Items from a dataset

□ □ □

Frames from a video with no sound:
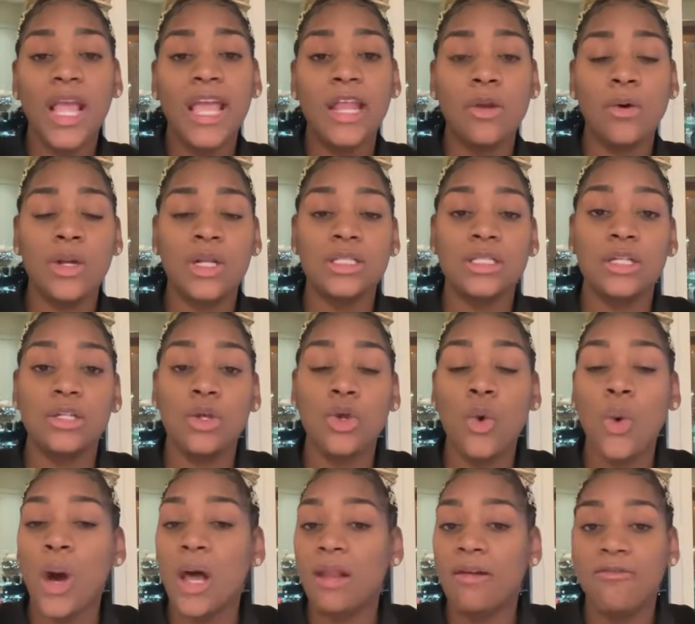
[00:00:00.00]
in order to
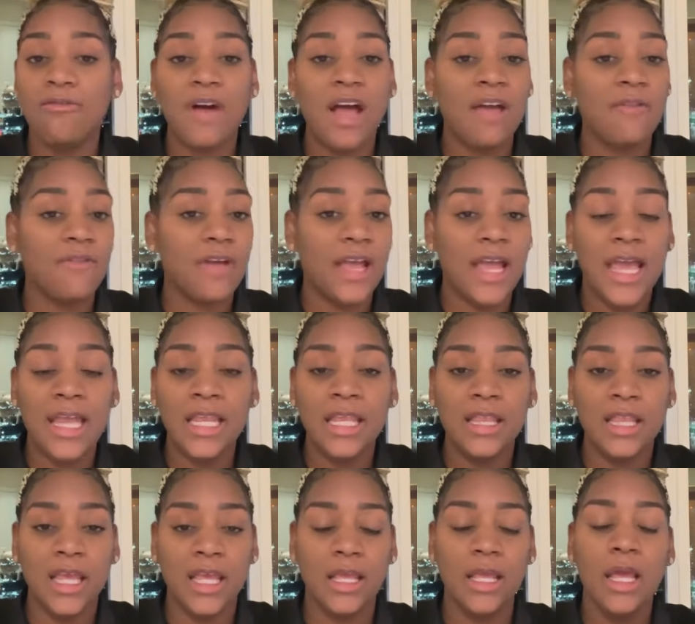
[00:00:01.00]
qualify for
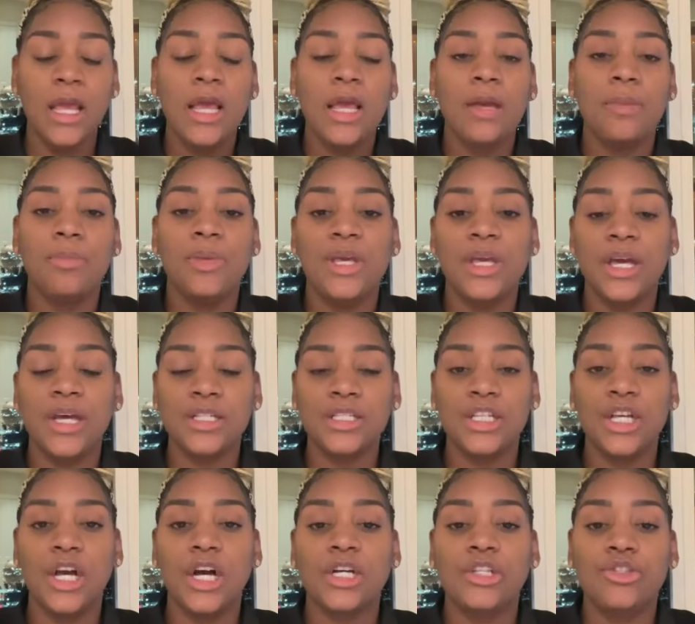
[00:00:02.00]
anything,
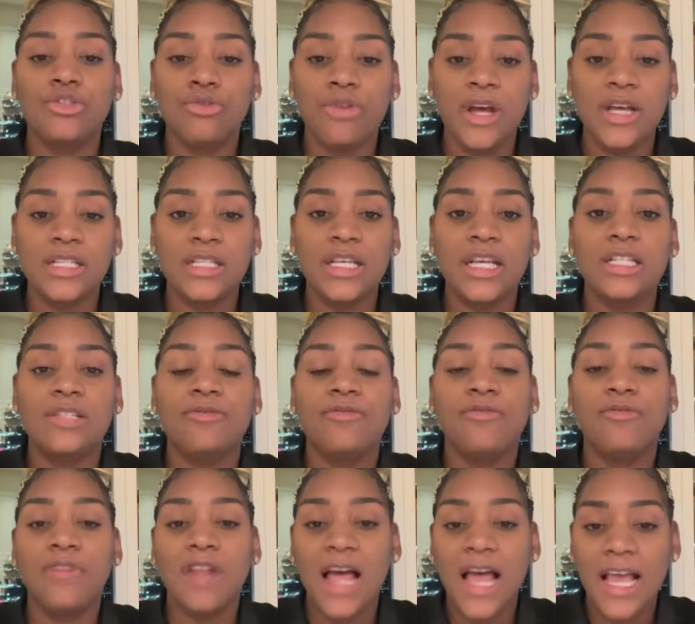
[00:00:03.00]
because your address is
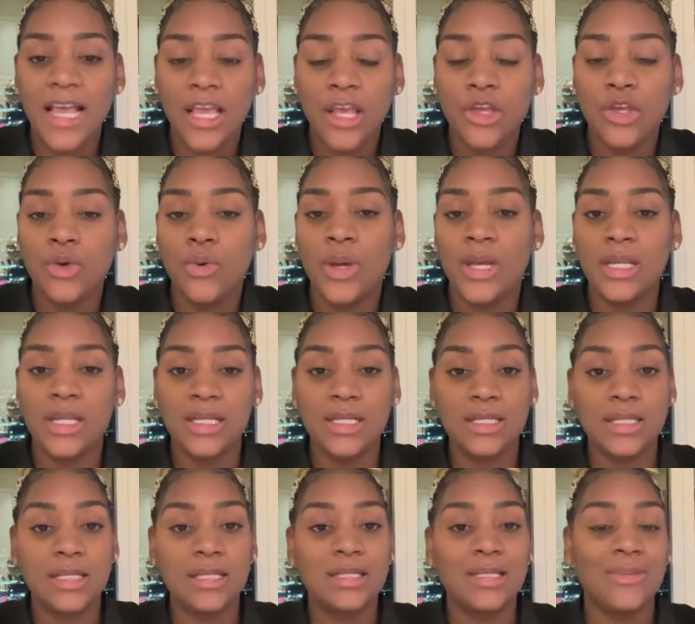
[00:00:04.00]
flagging you in the
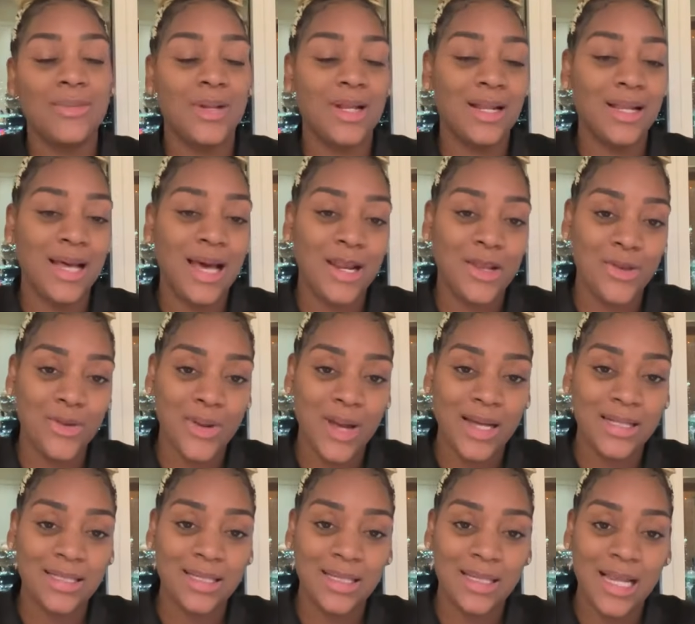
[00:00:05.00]
system and a lot of you
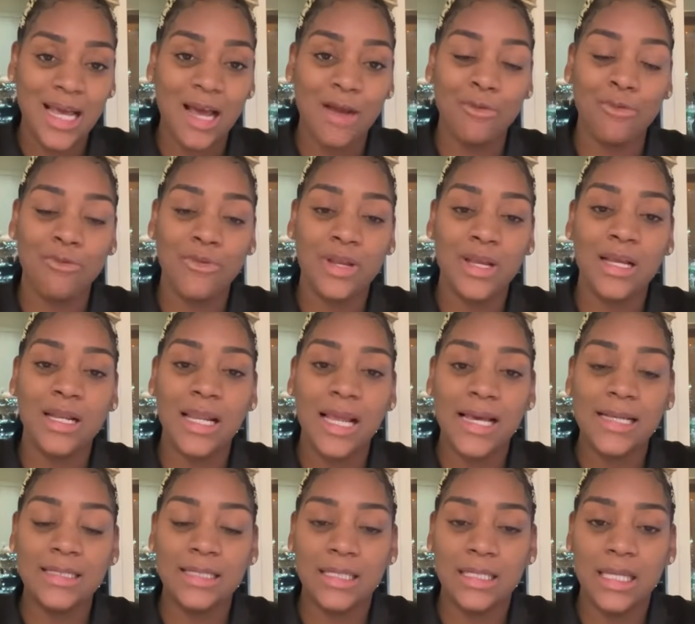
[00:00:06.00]
guys are not
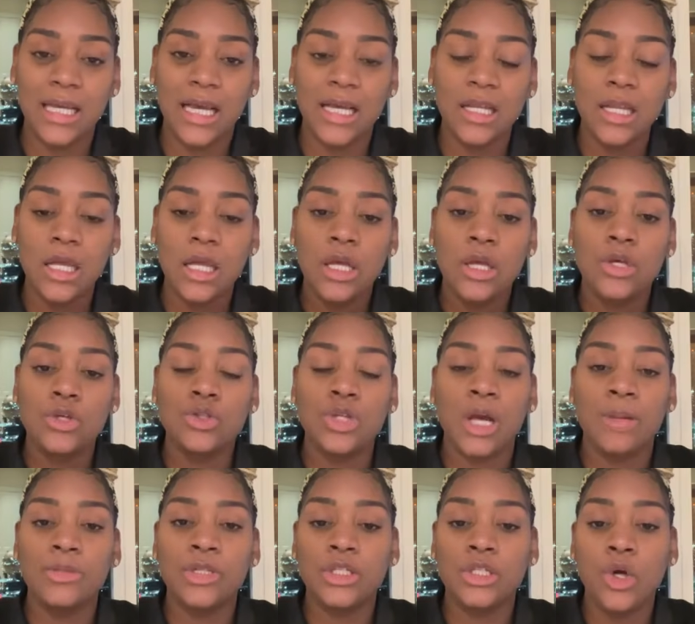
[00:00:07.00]
realizing that.
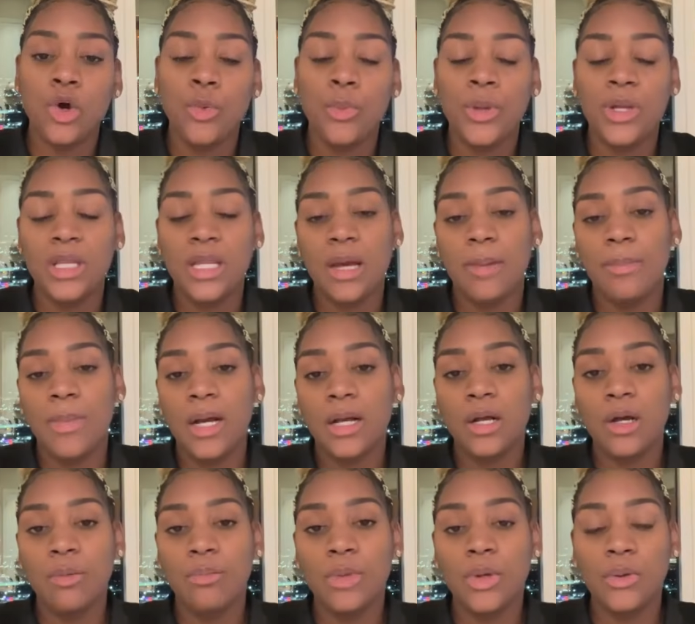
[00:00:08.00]
So I'm just hoping that my
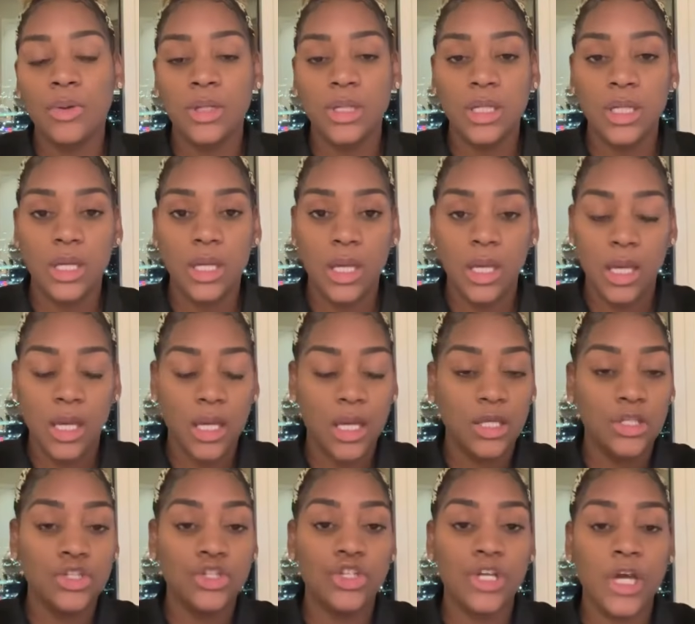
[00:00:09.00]
community
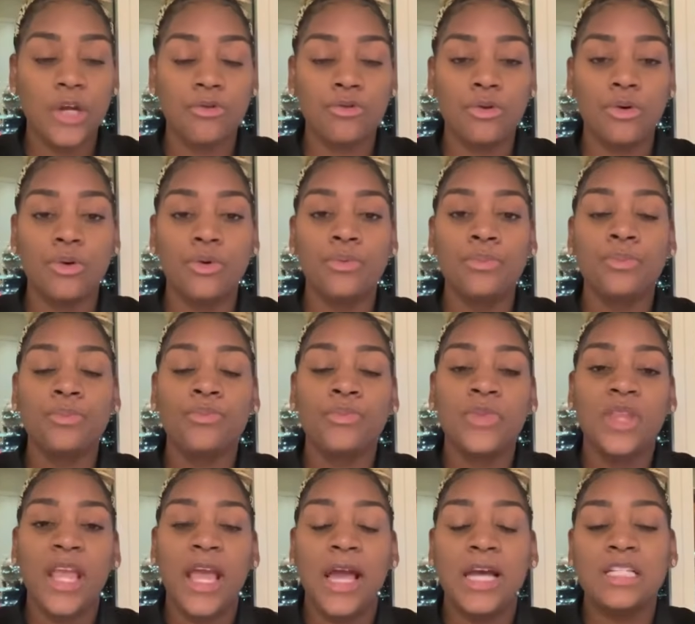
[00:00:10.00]
in general
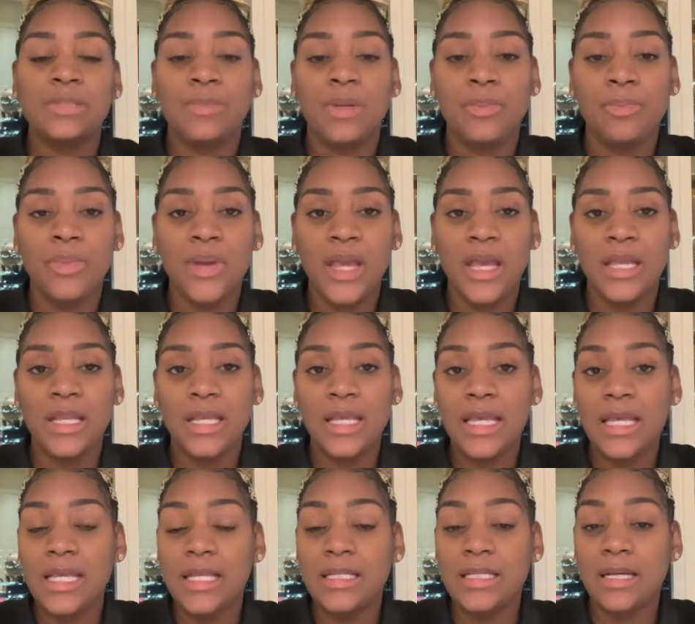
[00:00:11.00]
has been paying
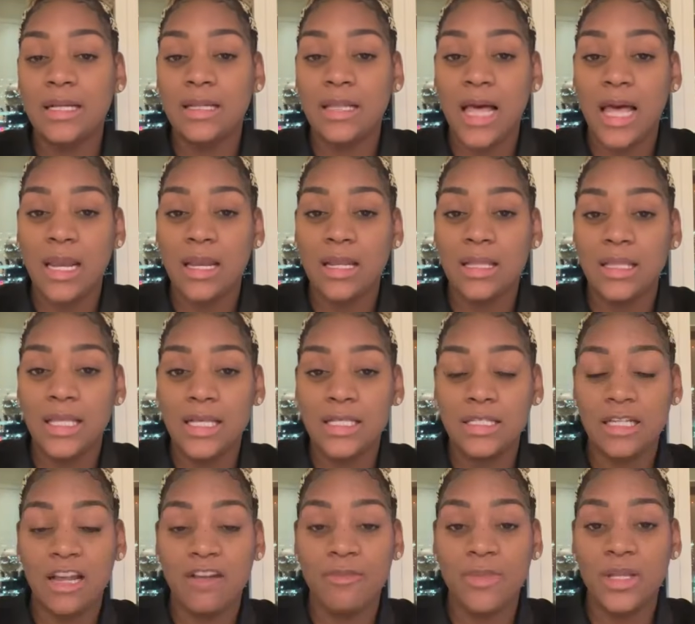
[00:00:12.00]
heed to a lot of the
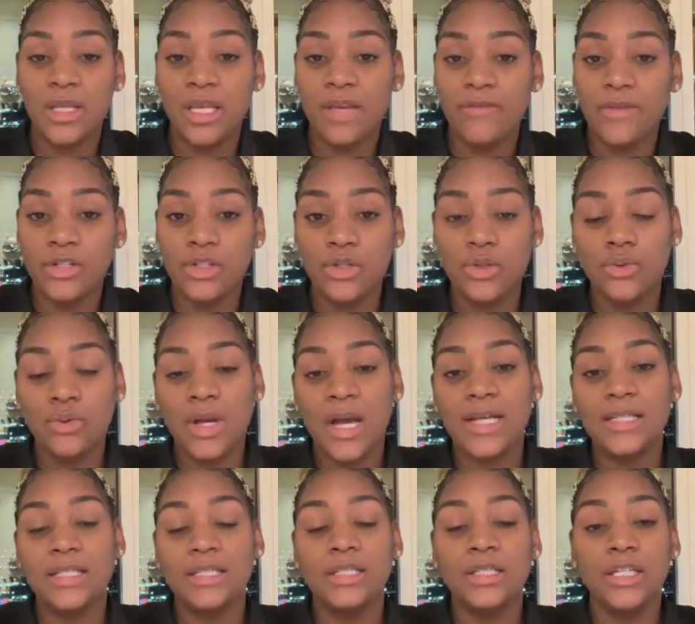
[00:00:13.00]
things that I've been giving to you
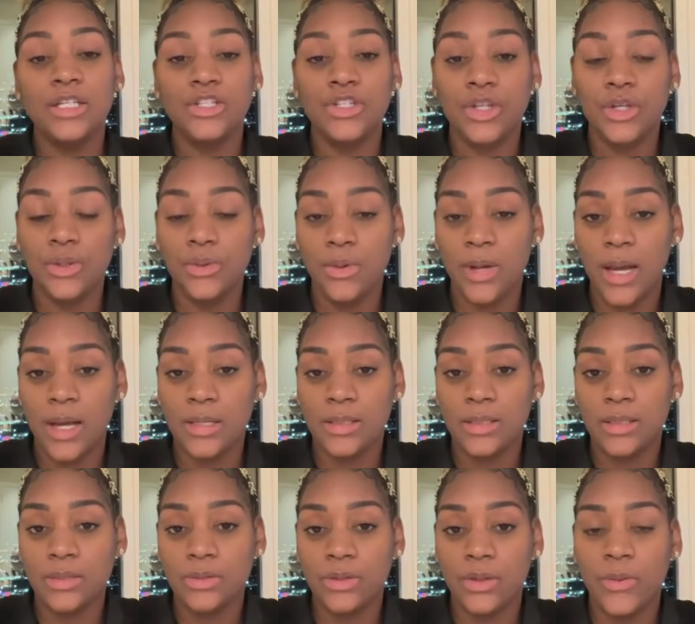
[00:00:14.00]
guys and teaching you
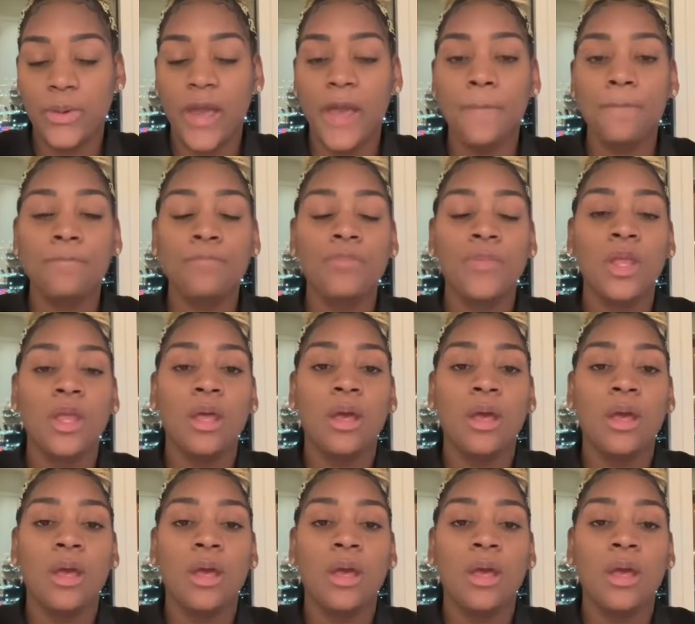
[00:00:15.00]
guys, okay?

□ □ □

__Work to complete__. Start at the top line above and repeat the records verbatim, leaving images out.

__Problem solution__.
Frames from a video with no sound:
[00:00:00.00]
in order to
[00:00:01.00]
qualify for
[00:00:02.00]
anything,
[00:00:03.00]
because your address is
[00:00:04.00]
flagging you in the
[00:00:05.00]
system and a lot of you
[00:00:06.00]
guys are not
[00:00:07.00]
realizing that.
[00:00:08.00]
So I'm just hoping that my
[00:00:09.00]
community
[00:00:10.00]
in general
[00:00:11.00]
has been paying
[00:00:12.00]
heed to a lot of the
[00:00:13.00]
things that I've been giving to you
[00:00:14.00]
guys and teaching you
[00:00:15.00]
guys, okay?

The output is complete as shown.